Зверев снова пожал плечами.
– Да в общем никто, не особо важная фигура, – Зверев улыбнулся. – Просто работаю я здесь, поэтому вот дело твоё взял почитать. Ты ведь у нас из Камышина родом?
Лёнька нахмурился, почесал подбородок:
– Ну, из Камышина, а ты зачем спрашиваешь, начальник?
– Бывал я у вас там в Камышине ещё до войны! Красивые, знаешь ли, места.
– Были красивые! Больше нет! Немец в сорок втором, когда партизаны мост через реку взорвали, чтобы наступление остановить, всю мою деревню дотла сожгли. А жителям велели ров рыть, а потом расстреляли всех, кто сбежать не успел. И мать мою расстреляли, и отца, – Лёнька запнулся, его передёрнуло, но он тут же собрался и продолжил: – Родителей моих в том рву и схоронили, так что могила у них у всех общая. Ты зачем меня про это спросил, начальник? Разжалобить хочешь? На святое покусился?
Зверев помотал головой.
– Не знал я про родителей твоих. Тут вот в деле прочёл, что мать у тебя в сорок втором умерла, а что так, я не знал. Извини.
– Да нужны мне твои извинения! Чего надо вам, не буду я вам помогать, и точка! Хотите дело расстрельное сфабриковать, так фабрикуйте, а меня в покое оставьте!
– Ладно, ладно, не горячись! – попытался успокоить разбушевавшегося Лёньку Зверев. – Не хочешь нам помогать, не помогай, дело твоё. Хотели мы, чтобы ты нам одного человечка помог отыскать, но раз не хочешь, так и не надо. Мы этого твоего приятеля сами найдем – без тебя.
– Вот и ищите! Я своих корешей не сдаю.
– Не знал я, Лёня, что немцы тебе теперь корешами стали.
Комельков вздрогнул:
– Какие такие немцы?
– Обыкновенные!.. Ищем мы тут одного недобитка, а вот в лицо его не знаем, хотели, чтобы ты нам помог, но раз тебе это не нужно…
– Постой, начальник? Ты о каком недобитке ведёшь речь?
– Погоди, Комельков! – невозмутимо продолжал Зверев. – В Крестах ты побывал, так?
– Так, и что?
Лёнька напрягся, но уже не так как раньше, в его глазах появился интерес, это не ускользнуло от Зверева. Нужно было дожимать парня.
– Ты практически единственный, кто оттуда сбежал? Так?
– Так! Обвёл вокруг пальца немецкого вертухая и свалил! К тому же не один я сбежал – трое нас было.
– Только из тех троих уж в живых никого, кроме тебя, не осталось. Так что приятелей твоих теперь не расспросишь. Вот мы и хотим, чтобы ты нам про Крестовского душегуба рассказал. Слыхал про такого?

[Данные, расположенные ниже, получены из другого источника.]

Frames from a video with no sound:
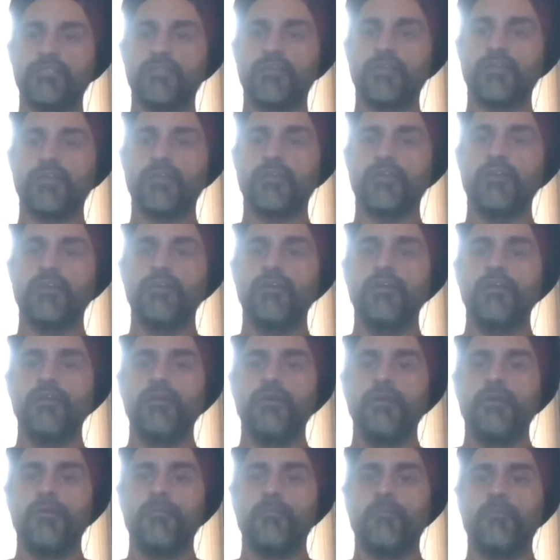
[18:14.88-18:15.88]
running.
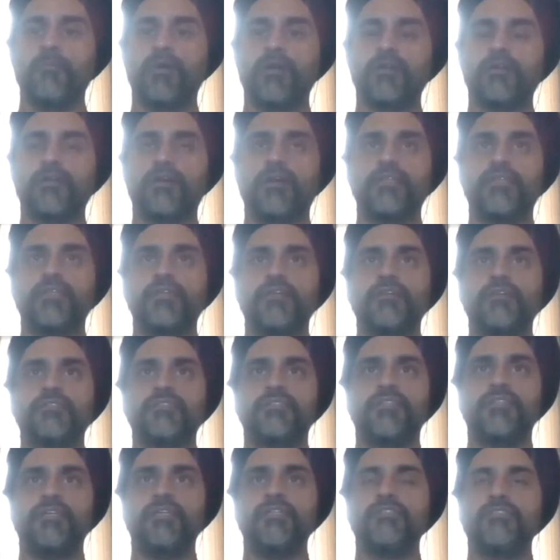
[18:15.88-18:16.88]
But I think a
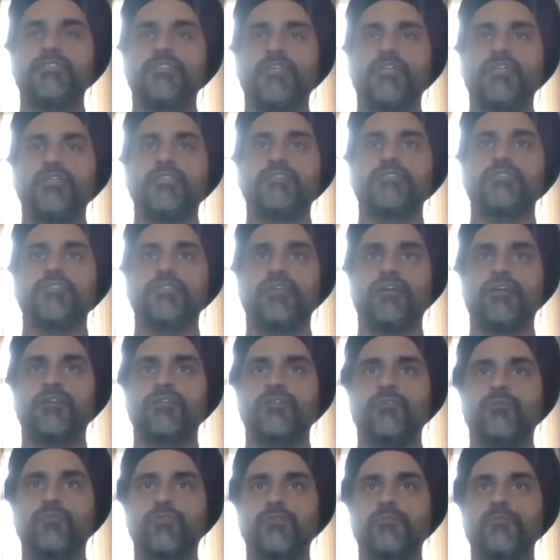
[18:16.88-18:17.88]
steady state
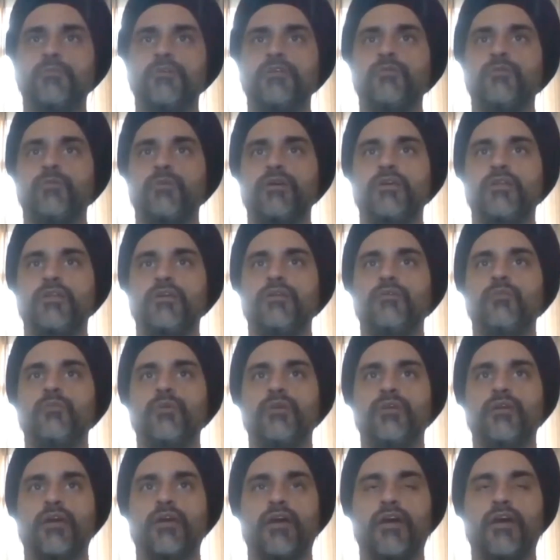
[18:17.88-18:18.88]
scenario would be wherein
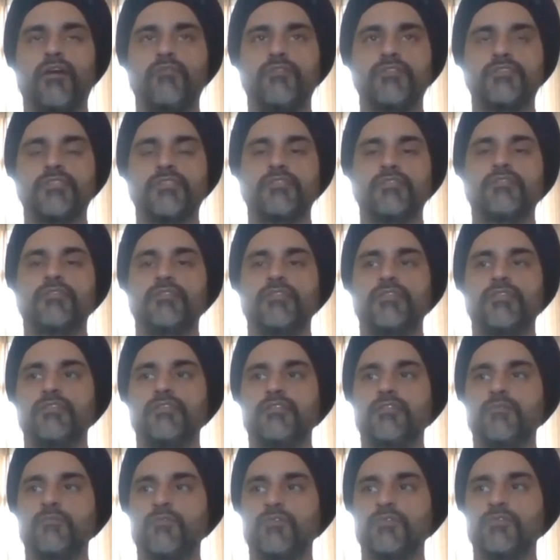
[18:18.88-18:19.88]
we have a central
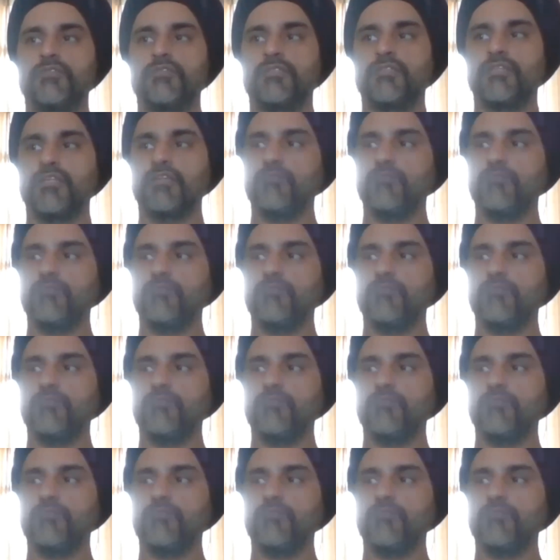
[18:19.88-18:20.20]
data repository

Лёнька сглотнул, поёжился и попросил:
– Покурить бы, начальник.
Зверев не спеша поднялся, по-хозяйски подошёл к столу и вынул из ящика пепельницу. Потом он подошёл к Лёньке и протянул ему пачку и чиркнул спичкой. Корнев, глядя на всё это, отошёл к окну и опёрся на стену.

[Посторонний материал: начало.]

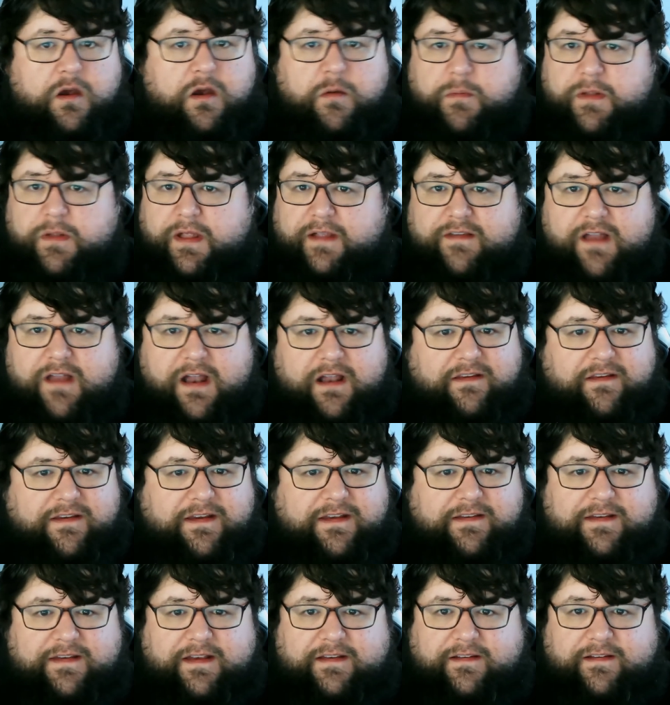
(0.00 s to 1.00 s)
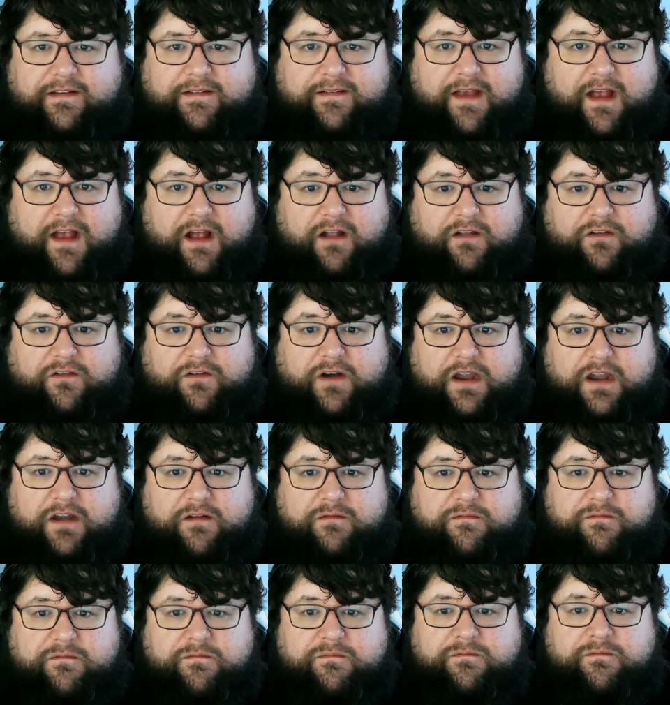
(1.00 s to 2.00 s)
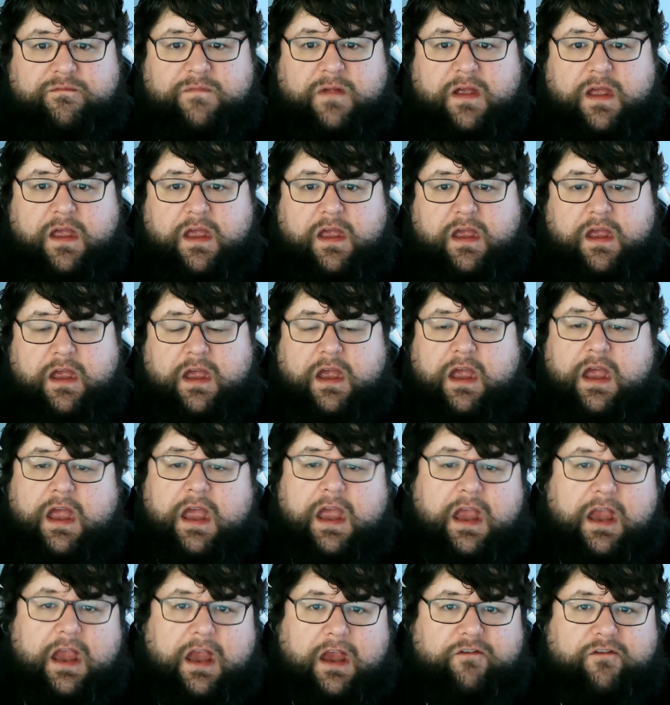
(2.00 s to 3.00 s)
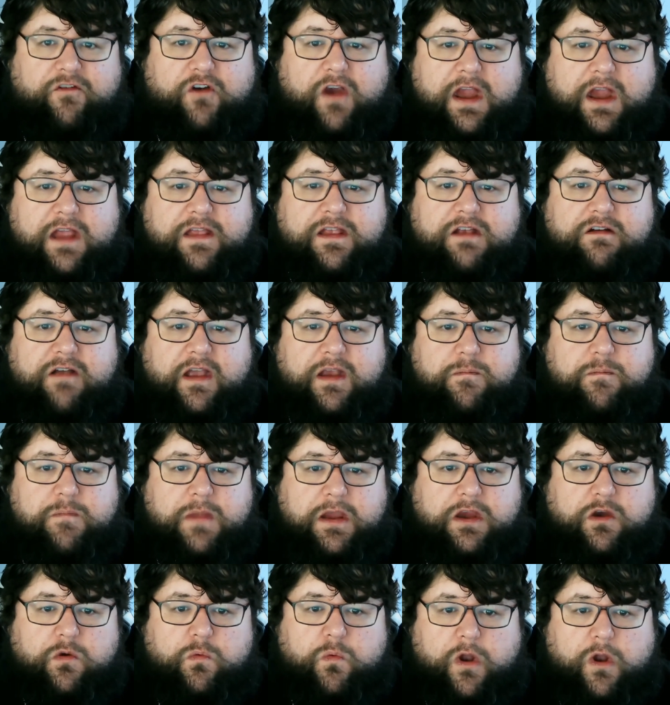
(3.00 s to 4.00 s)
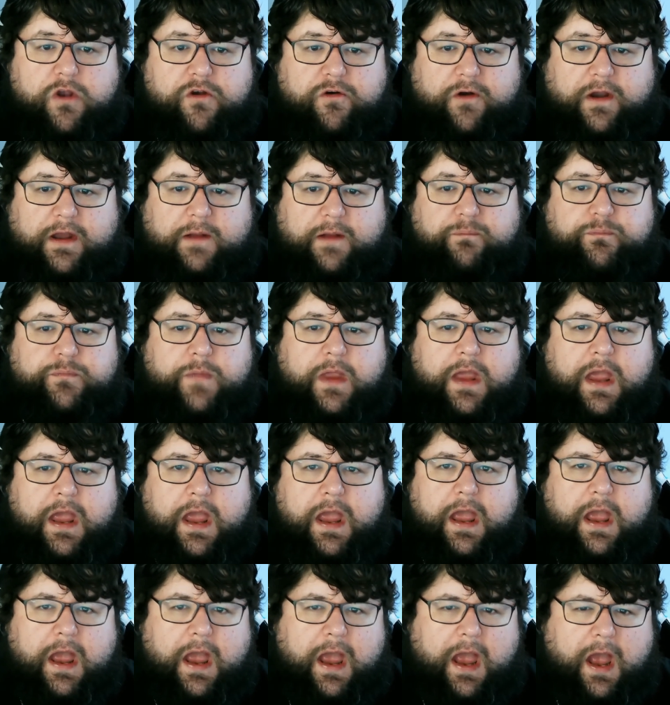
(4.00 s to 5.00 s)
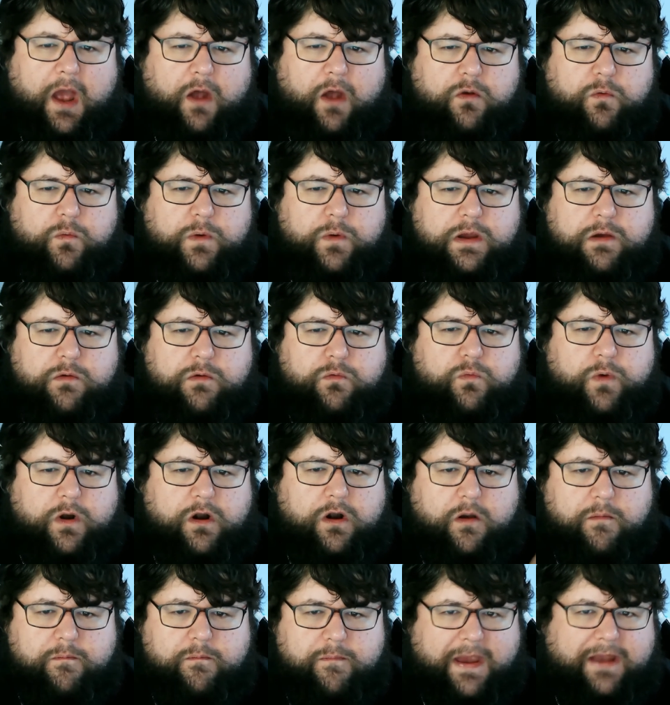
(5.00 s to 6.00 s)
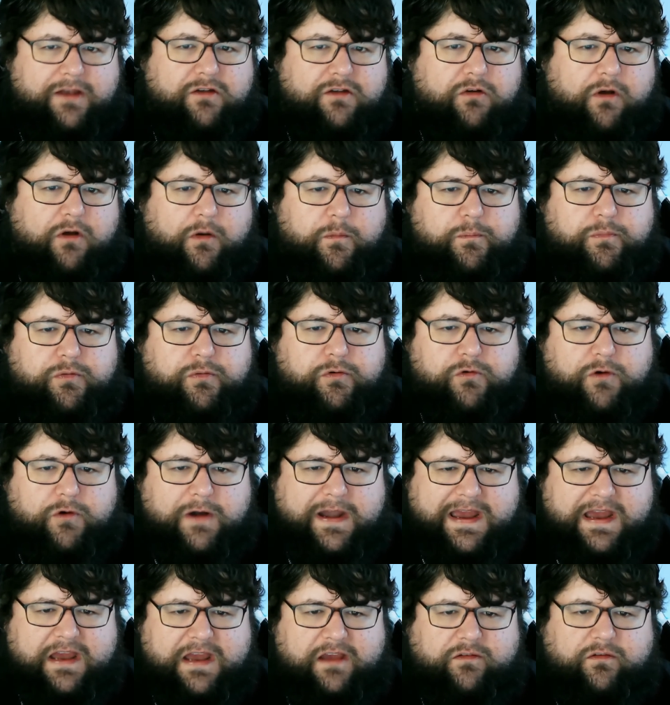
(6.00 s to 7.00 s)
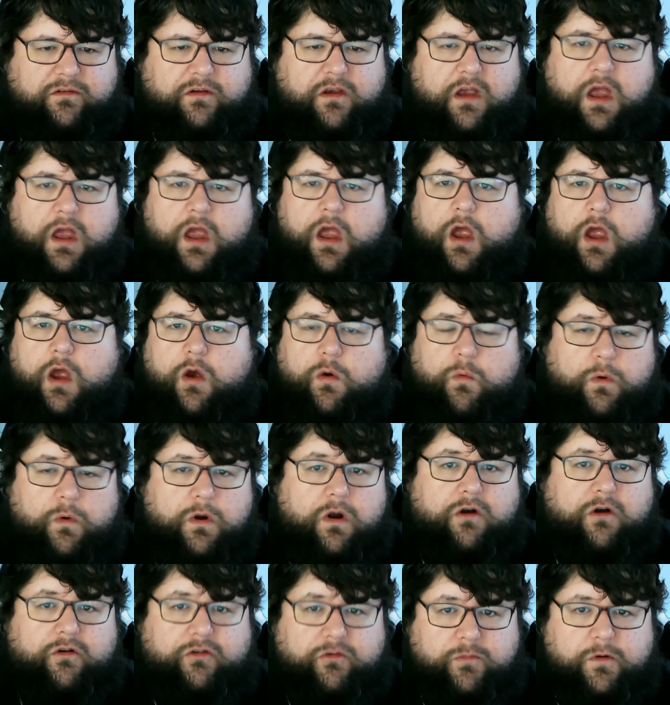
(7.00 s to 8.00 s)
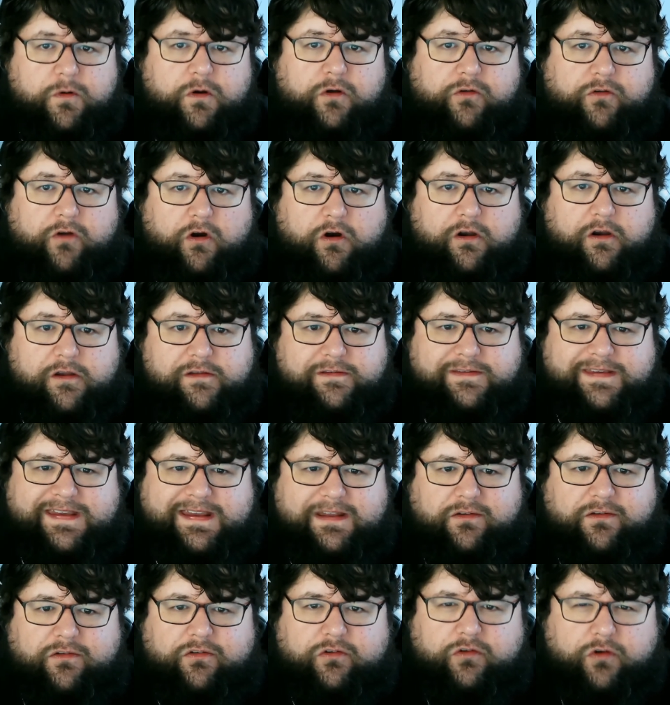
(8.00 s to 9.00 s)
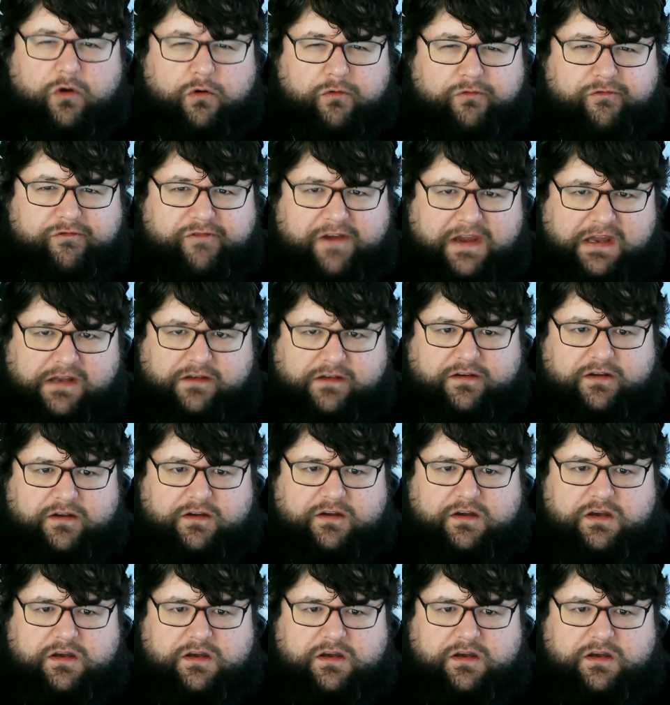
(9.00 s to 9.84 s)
But that's not as easy as it sounds, right? If you're anything like me, you're wondering, how do we wear a mantle of praise when our spirits are indeed so faint,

Искурив папиросу, Лёнька тут же раскурил вторую, прокашлялся и сказал:
– Что вы хотите знать о Крестовском душегубе? Да, я знал эту сволочь! Общался с ним, что называется, с глазу на глаз! Только скажите, зачем вам всё это нужно? Насколько я знаю, Фишер сейчас далеко, сбежал вместе со всеми во время отступления.
– Есть подозрение, что Фишер вернулся в город! – сказал Корнев.